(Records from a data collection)
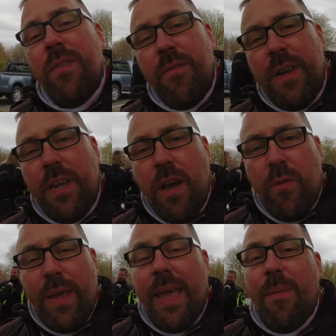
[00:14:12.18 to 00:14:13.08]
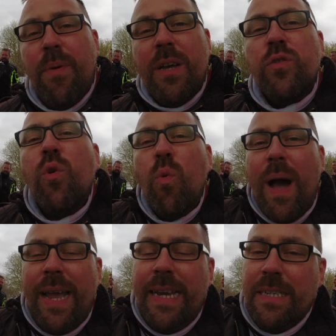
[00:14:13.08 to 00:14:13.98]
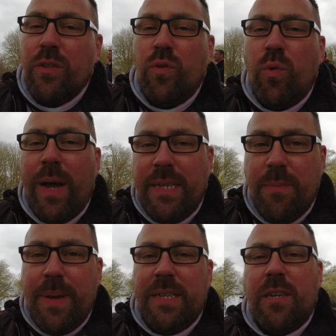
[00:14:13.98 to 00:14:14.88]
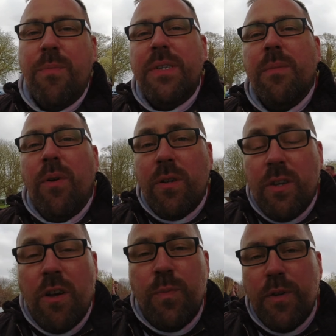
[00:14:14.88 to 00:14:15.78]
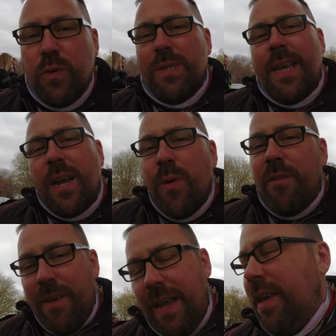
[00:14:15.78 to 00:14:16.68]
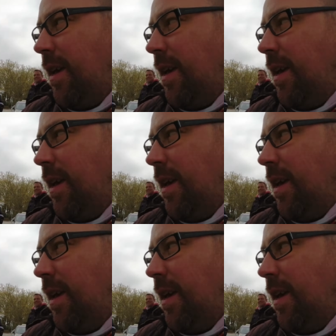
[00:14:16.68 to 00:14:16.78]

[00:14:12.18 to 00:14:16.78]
the video here. But as always, as always, the best to come is the montage. But I just want to say a quick thank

__TRY IT__.
Word for word, give again the lines from the line with "[00:14:14.88 to 00:14:15.78]" through the end of the records above, with both ends included and the pictures left out.

__RESPONSE TO THE TASK__.
[00:14:14.88 to 00:14:15.78]
[00:14:15.78 to 00:14:16.68]
[00:14:16.68 to 00:14:16.78]

[00:14:12.18 to 00:14:16.78]
the video here. But as always, as always, the best to come is the montage. But I just want to say a quick thank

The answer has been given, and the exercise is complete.